### MATERIAL SUPPLIED
╭──

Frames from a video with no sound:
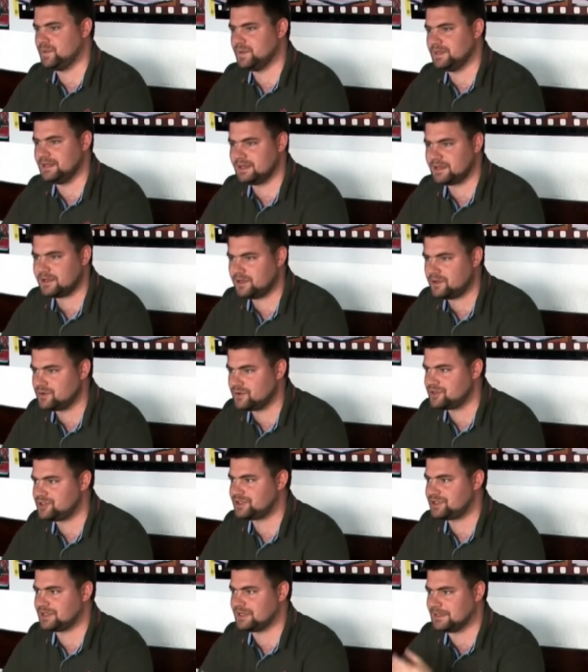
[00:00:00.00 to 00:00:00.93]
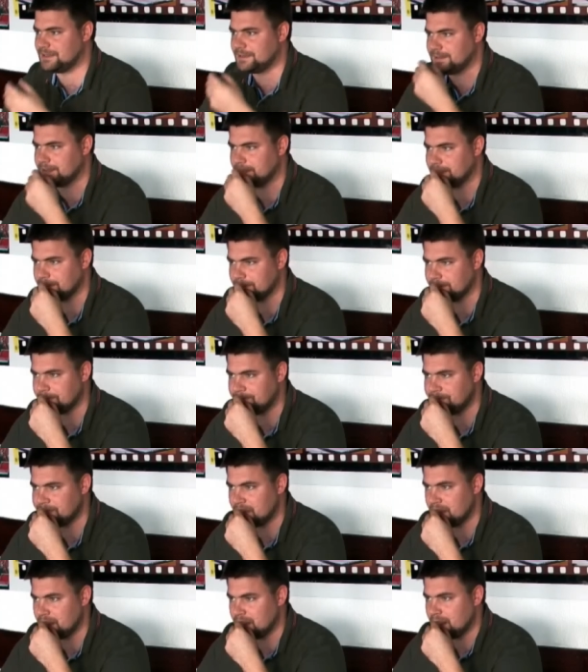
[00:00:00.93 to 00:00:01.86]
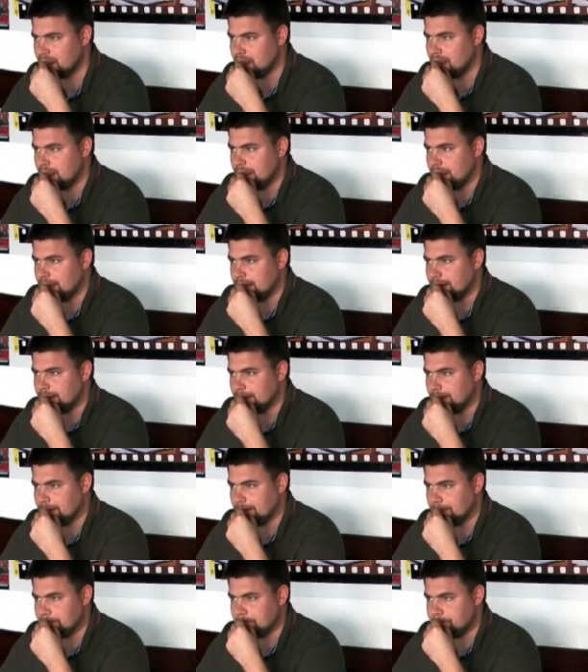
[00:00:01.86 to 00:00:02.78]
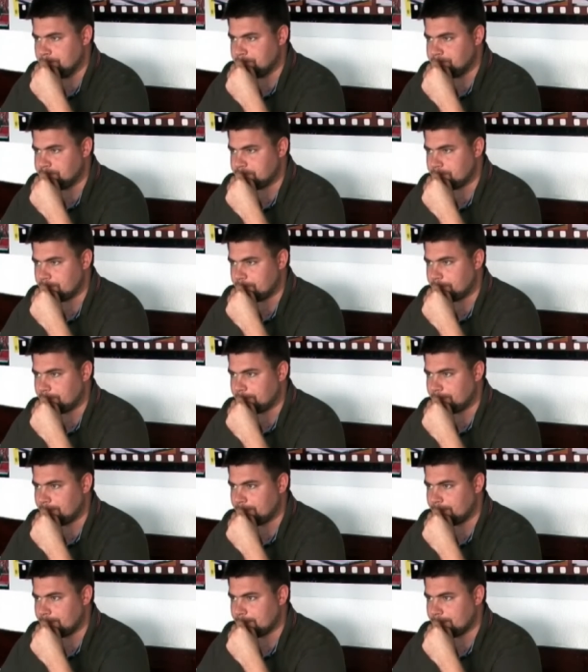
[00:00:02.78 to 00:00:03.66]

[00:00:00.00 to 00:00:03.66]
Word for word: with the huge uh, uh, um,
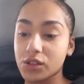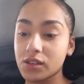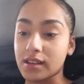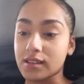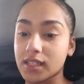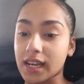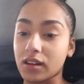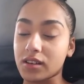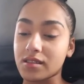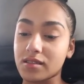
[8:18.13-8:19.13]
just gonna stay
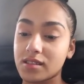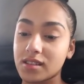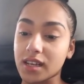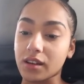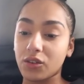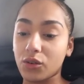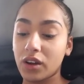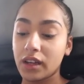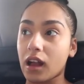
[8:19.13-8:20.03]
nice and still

╰──
╭──

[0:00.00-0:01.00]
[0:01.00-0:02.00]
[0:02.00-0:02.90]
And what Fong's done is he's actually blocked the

╰──

### TASK BRIEF
Identify every line above that includes the word "with", and show those lines.

### TASK ANSWER
Frames from a video with no sound:
Word for word: with the huge uh, uh, um,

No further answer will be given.